En la fiesta de ahora no se sacrifica y la materia prima procede de la carnicería El Montañés de Mendavia, propiedad de un oriundo de Torralba del Río con ascendencia en Azuelo. Respetuosos con la normativa en este aspecto del proceso, la asociación local Santa Engracia, promotora de la iniciativa, logra por lo demás recrear la atmósfera que esta misma cita sugiere décadas atrás. Las mujeres, que enseñan a los visitantes cómo se hacían los chorizos y las morcillas, rescatan las vestimentas de sus antepasadas, como el manguito para la siega útil también para obligaciones culinarias, la falda larga negra y el delantal.

Al igual que en años anteriores, la morcillera de madera y la choricera, fabricada en hierro, salieron de los domicilios particulares para mostrar el proceso de elaboración de ambos derivados porcinos. A sus 57 años, Merche Crespo Almaján recuerda al detalle los pasos dados por su abuela, a la que pertenece el utensilio empleado ayer para las morcillas, cuando llegaba el tiempo de la matanza.

En noviembre y febrero

Ella, junto a otras mujeres del pueblo, enseñaron primero todo el proceso a las numerosas personas que se acercaron hasta la localidad. Más tarde, terminado un almuerzo de picadillo, huevos fritos y panceta, se dirigieron al txoko de Santa Engracia para cocer las morcillas y preparar la comida que iba a servirse después para 150 personas en dos grandes ollas. Como plato principal, alubias de Azqueta con sacramentos, como se conoce en este pequeño pueblo a los derivados del cerdo.

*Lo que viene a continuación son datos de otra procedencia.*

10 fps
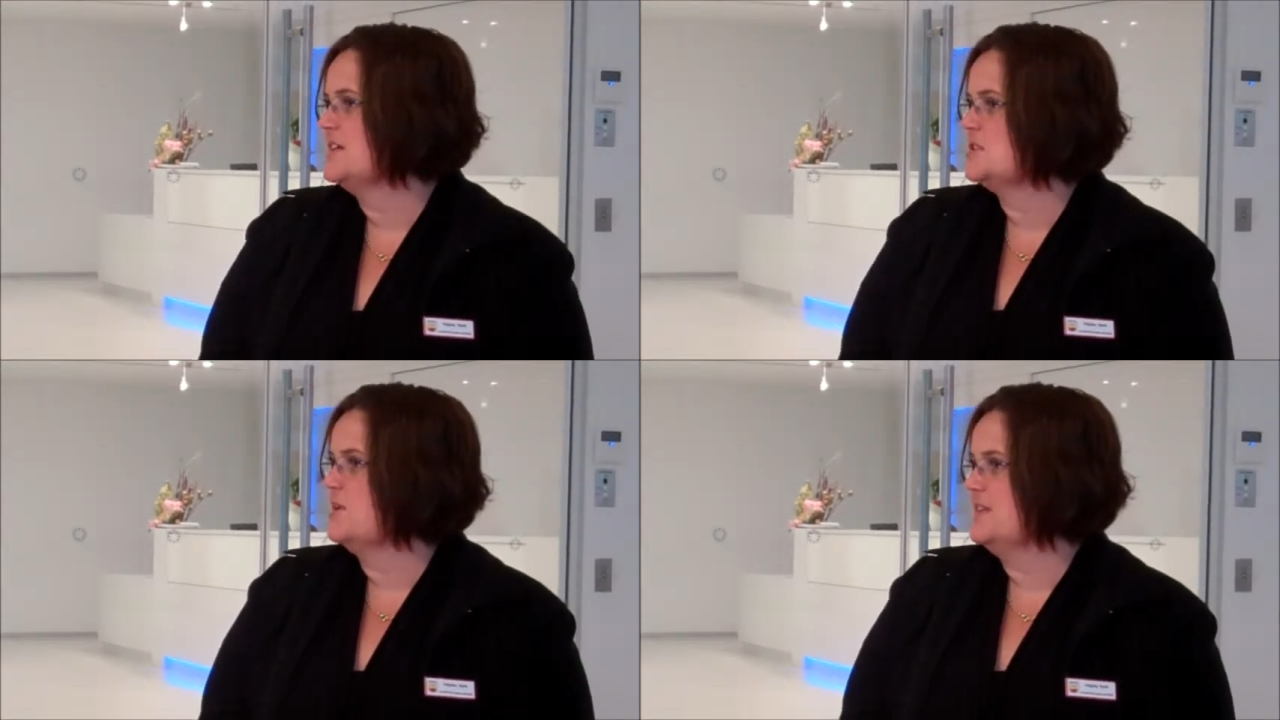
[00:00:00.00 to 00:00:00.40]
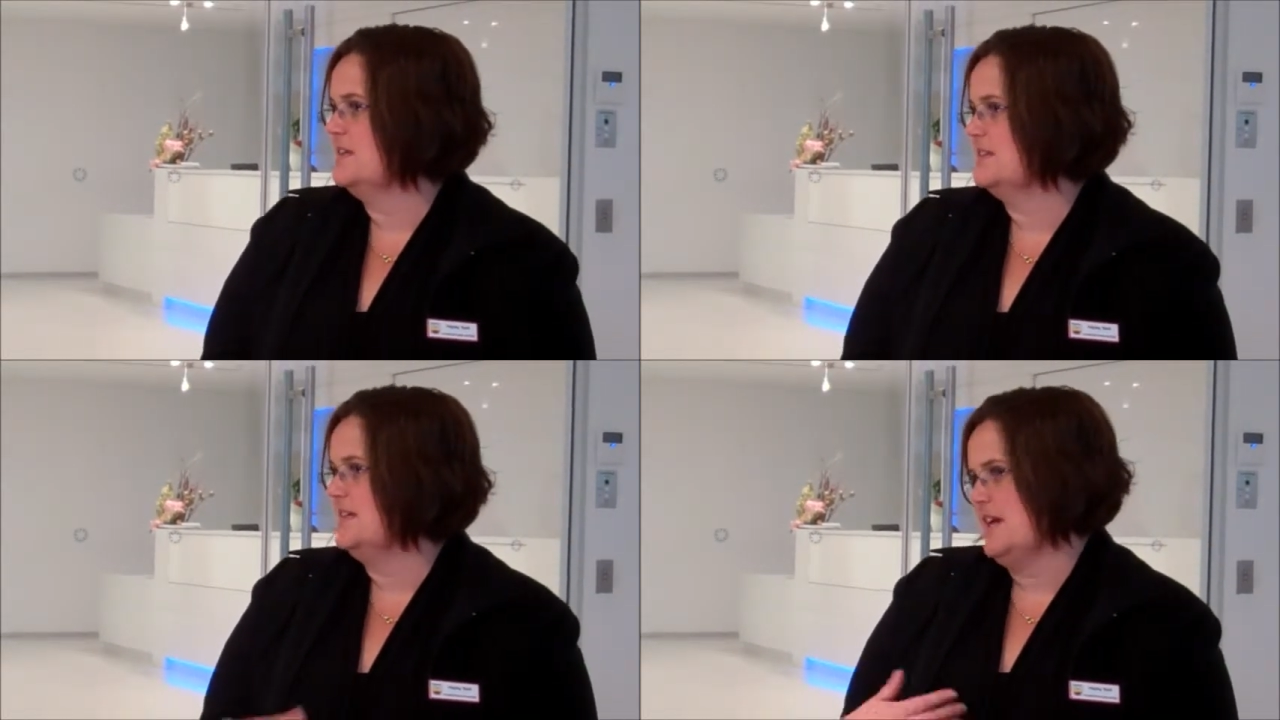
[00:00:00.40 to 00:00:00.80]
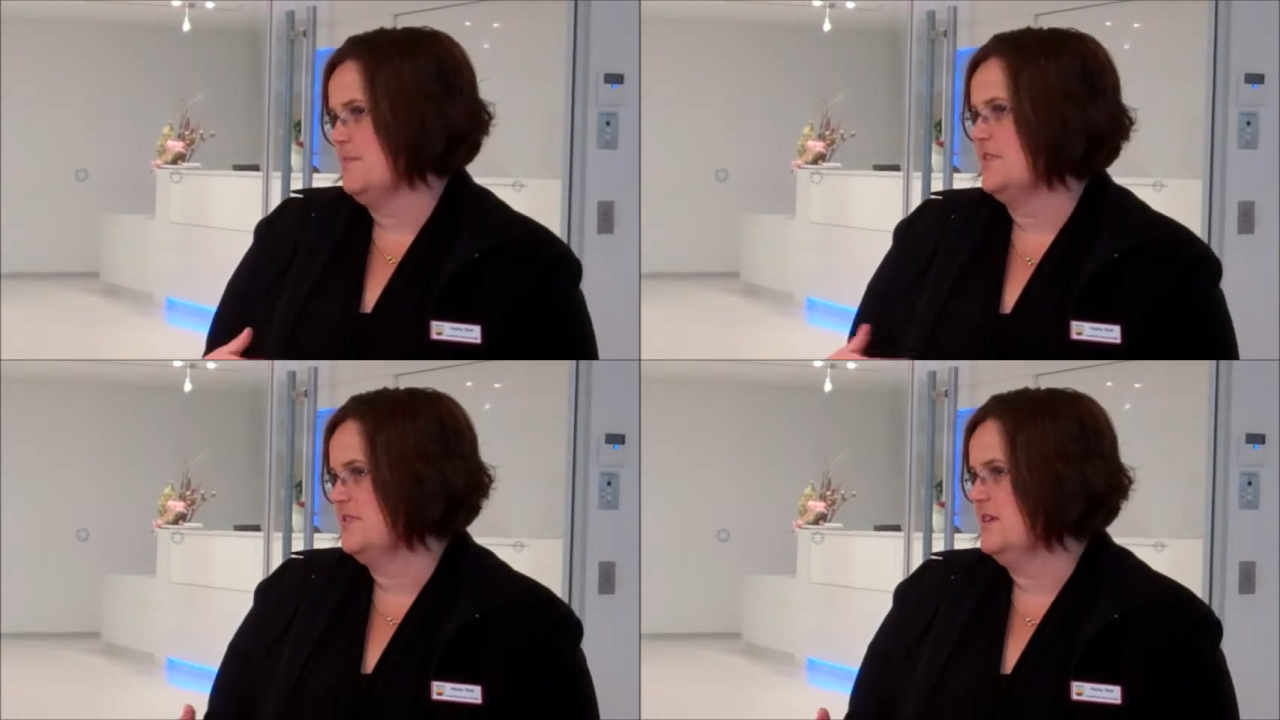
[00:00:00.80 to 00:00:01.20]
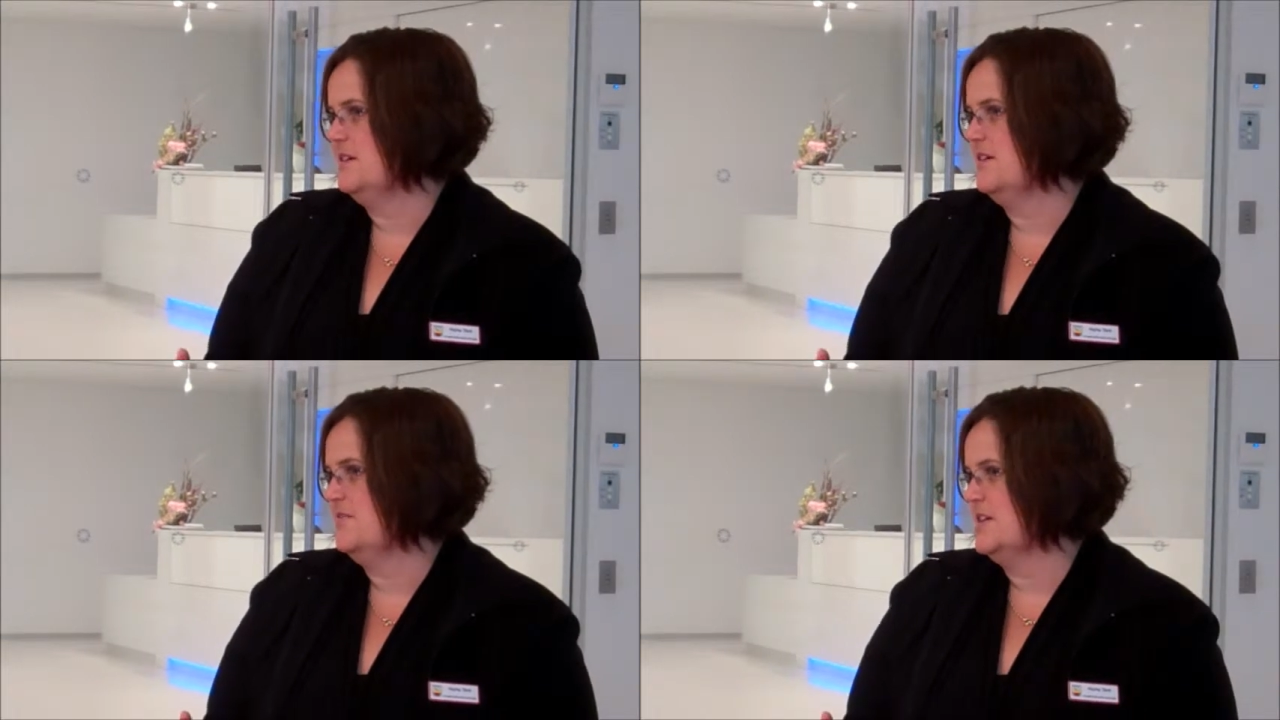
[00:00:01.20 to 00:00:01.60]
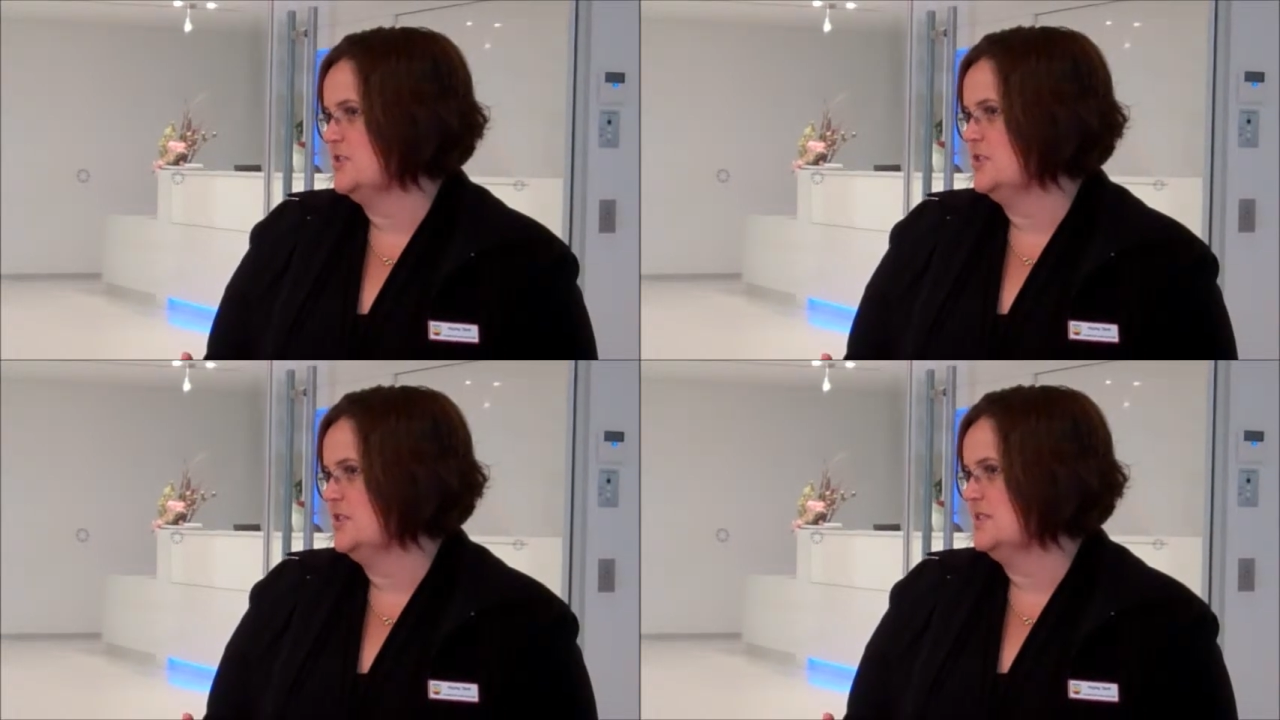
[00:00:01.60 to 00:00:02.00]
So I think the apathy of our
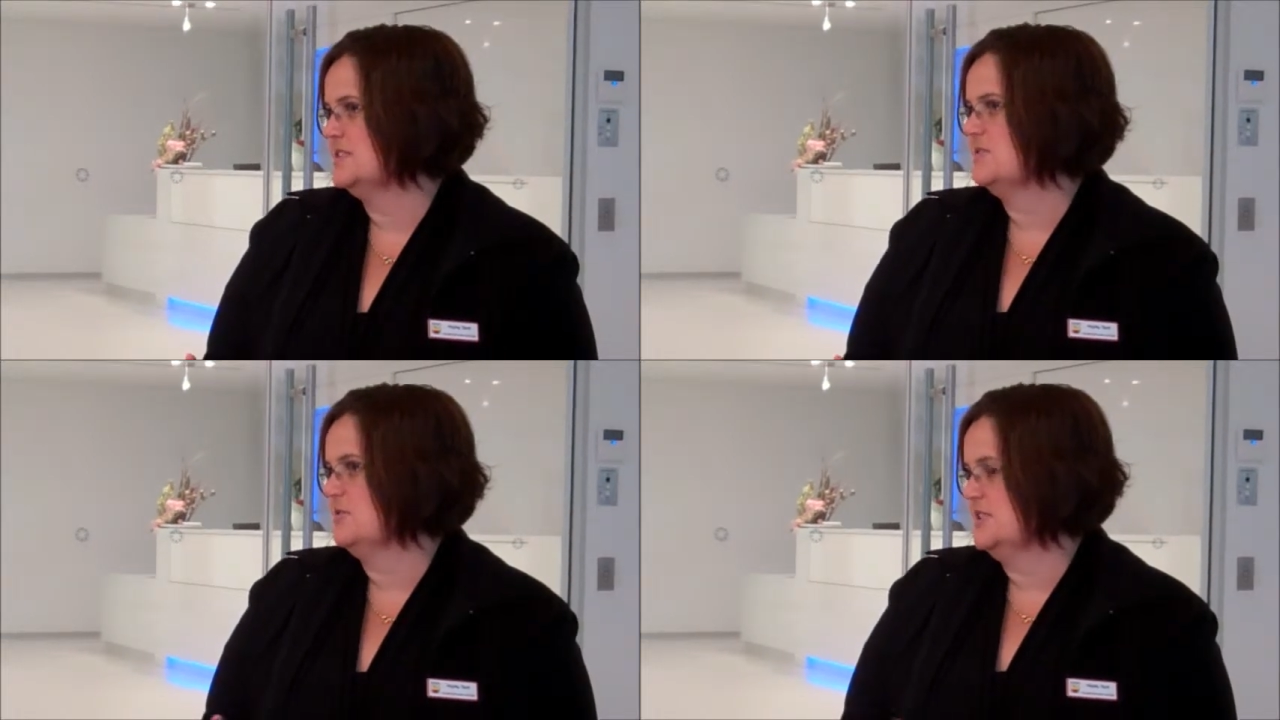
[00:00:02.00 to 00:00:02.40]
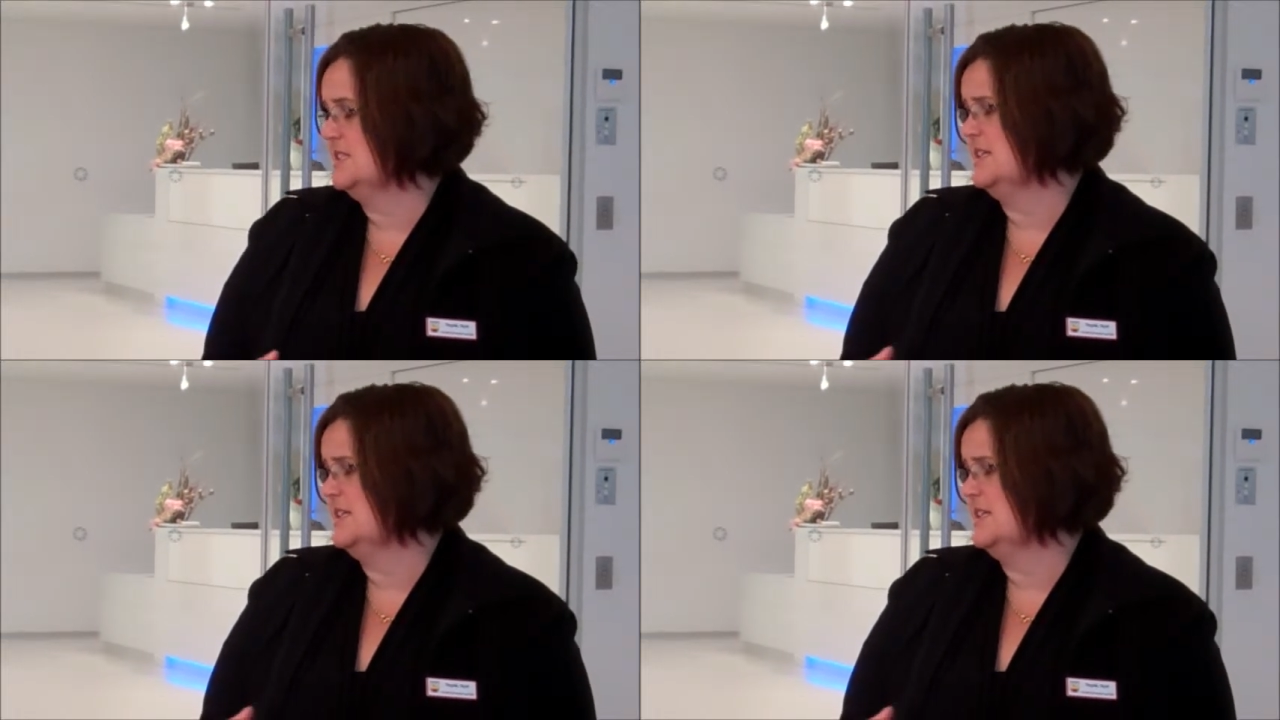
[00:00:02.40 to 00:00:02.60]
students or the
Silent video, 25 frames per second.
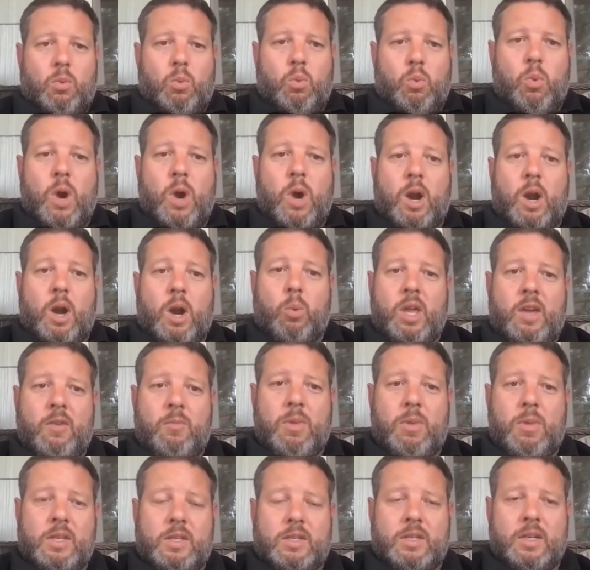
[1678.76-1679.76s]
Where we
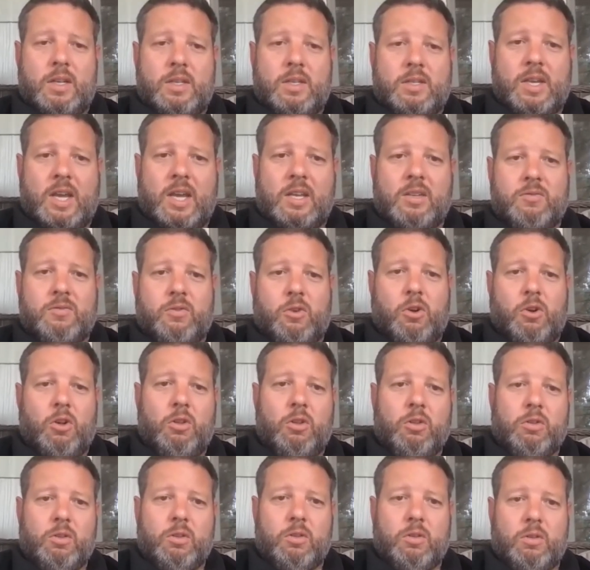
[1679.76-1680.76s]
have been
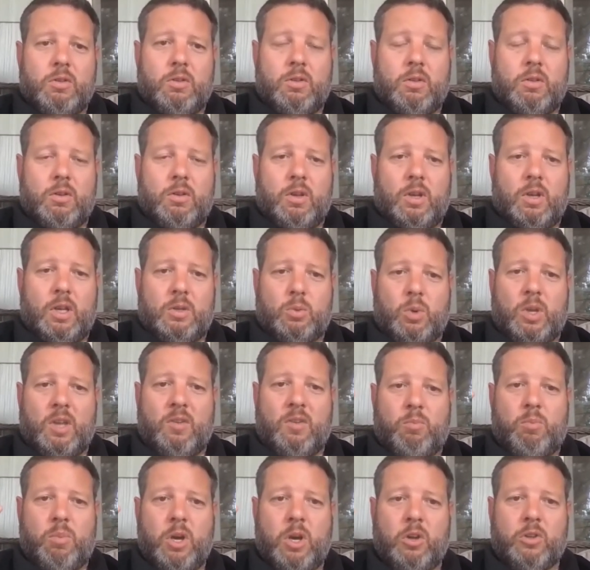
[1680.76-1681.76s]
successful is
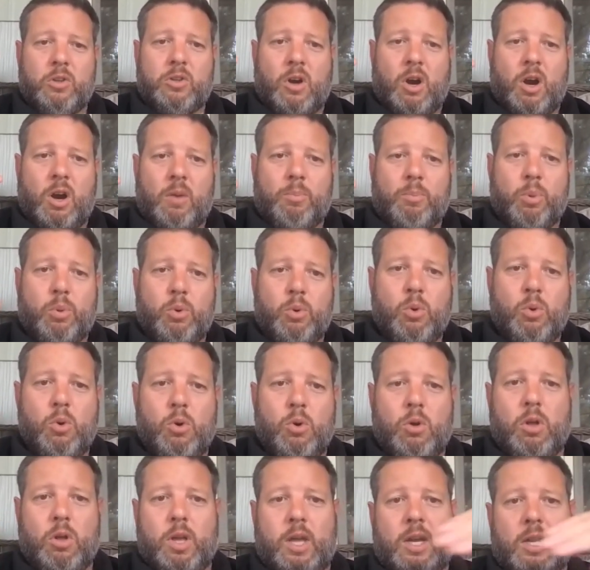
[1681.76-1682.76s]
we've built our
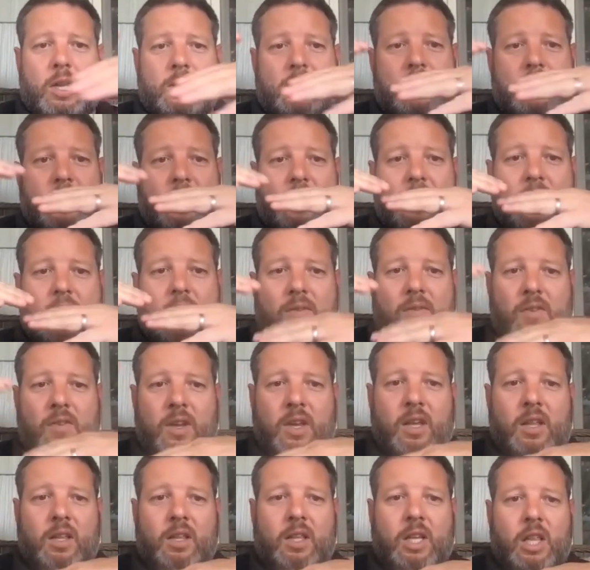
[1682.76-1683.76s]
pool, and it's
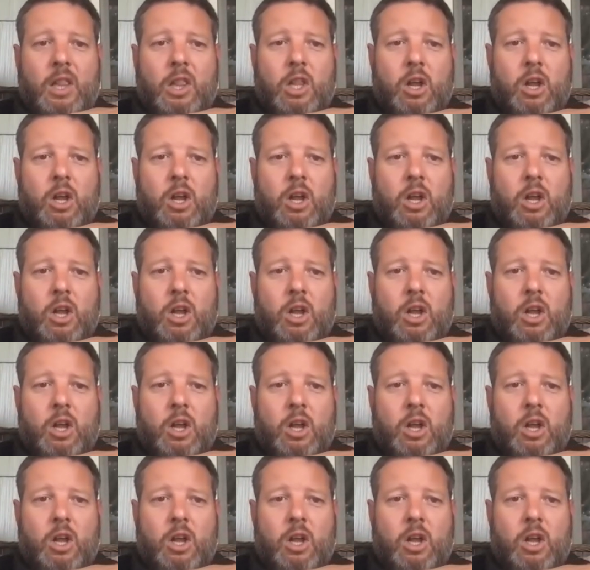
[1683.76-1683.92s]
significantly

Pedro San Emeterio Crespo, de la asociación Santa Engracia, explicaba que actualmente sólo una familia del pueblo mata a título particular. Con la fiesta de ayer, los vecinos de este pequeño municipio de apenas medio centenar de habitantes han conseguido que no se olvide por completo una costumbre repetida antes en los hogares en dos momentos del año, en noviembre para abastecerse de cara al invierno y, meses después, en febrero con el fin de reponer las existencias terminadas. "Lo hemos visto hacer en las casas desde chiquititas y el número de animales dependía de cuánta gente hubiera en cada casa", señalaba otra de las mujeres, Almudena Ochoa Lacalle.